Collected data
Content starts

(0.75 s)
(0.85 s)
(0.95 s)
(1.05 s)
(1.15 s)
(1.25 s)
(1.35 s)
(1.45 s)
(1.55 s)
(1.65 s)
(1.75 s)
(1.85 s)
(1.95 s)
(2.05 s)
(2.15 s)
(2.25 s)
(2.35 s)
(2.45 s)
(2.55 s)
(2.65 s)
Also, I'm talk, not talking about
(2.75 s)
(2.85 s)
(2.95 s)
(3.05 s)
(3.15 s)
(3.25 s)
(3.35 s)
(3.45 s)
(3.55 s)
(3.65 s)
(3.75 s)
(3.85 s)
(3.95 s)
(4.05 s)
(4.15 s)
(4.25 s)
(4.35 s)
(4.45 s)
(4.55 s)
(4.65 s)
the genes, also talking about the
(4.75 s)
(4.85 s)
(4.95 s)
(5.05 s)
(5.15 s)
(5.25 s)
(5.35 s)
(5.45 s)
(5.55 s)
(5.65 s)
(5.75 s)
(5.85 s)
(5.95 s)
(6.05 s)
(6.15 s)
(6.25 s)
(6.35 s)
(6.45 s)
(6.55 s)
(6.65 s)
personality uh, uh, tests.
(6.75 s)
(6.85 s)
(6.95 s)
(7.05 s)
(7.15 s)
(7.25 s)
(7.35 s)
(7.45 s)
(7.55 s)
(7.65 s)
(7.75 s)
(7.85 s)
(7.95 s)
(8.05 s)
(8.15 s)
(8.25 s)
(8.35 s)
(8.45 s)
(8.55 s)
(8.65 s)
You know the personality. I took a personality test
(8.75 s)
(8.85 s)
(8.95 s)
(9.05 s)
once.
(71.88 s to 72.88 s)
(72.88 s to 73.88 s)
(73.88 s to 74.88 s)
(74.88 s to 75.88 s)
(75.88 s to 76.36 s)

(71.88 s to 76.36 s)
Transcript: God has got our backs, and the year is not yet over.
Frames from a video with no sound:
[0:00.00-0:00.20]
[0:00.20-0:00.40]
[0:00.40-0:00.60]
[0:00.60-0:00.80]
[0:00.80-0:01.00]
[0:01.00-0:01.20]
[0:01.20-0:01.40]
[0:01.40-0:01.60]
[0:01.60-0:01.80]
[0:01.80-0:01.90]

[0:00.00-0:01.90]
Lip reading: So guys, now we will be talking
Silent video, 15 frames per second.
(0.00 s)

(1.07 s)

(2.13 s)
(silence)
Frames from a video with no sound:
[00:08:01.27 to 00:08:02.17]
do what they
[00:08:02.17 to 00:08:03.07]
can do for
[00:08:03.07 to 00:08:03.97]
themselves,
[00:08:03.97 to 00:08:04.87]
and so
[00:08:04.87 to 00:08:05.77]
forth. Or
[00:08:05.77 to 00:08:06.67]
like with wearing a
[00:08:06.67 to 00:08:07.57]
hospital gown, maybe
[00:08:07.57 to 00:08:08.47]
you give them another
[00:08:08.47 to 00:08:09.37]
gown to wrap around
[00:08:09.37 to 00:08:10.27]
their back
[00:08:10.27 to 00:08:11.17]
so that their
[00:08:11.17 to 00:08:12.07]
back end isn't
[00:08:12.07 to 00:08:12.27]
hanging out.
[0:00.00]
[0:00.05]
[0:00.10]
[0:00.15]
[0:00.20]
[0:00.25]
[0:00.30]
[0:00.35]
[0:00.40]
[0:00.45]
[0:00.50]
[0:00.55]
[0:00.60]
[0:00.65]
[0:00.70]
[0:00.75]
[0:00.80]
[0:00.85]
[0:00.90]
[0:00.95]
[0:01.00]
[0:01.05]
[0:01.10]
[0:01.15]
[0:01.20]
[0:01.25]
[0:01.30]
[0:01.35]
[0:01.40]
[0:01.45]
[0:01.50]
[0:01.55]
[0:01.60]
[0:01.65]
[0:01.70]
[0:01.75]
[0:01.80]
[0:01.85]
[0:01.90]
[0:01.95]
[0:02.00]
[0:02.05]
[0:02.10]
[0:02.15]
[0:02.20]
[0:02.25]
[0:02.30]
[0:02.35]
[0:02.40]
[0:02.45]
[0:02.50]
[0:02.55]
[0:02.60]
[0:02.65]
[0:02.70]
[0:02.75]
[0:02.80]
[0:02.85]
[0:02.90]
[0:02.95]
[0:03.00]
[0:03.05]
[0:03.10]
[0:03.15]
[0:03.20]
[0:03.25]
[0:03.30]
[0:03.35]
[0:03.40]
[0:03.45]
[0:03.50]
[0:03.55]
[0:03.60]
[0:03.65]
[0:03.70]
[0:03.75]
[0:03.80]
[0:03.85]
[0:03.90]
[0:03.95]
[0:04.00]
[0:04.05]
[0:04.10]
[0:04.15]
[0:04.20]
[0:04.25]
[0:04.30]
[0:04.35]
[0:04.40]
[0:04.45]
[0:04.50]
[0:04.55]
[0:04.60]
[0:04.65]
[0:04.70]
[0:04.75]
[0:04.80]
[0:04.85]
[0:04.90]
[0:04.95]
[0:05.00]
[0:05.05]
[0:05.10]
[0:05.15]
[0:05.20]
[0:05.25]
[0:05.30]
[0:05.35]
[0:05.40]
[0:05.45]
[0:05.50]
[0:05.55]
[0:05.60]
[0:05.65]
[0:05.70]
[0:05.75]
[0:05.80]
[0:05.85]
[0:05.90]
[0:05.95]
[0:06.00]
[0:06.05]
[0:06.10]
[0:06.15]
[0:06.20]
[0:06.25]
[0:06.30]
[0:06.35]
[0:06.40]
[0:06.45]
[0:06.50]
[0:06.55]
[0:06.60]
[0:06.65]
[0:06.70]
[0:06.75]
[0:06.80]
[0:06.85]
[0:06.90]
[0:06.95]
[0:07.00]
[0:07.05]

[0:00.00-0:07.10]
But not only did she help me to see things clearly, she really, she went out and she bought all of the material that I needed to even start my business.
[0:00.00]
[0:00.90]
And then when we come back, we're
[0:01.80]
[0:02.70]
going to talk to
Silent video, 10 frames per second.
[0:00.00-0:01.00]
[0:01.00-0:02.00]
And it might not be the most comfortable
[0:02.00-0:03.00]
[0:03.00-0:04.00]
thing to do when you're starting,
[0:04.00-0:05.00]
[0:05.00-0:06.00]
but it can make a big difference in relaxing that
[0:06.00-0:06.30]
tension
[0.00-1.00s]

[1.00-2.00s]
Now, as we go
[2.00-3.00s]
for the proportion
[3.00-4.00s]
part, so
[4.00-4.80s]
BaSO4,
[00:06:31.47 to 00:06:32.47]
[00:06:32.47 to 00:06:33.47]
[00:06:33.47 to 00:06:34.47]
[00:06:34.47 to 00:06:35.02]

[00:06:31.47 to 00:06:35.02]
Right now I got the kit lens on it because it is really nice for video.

Content ends

Copy out each line of the data that has the word "Silent" in it.

Solution to the problem:
Silent video, 15 frames per second.
Silent video, 10 frames per second.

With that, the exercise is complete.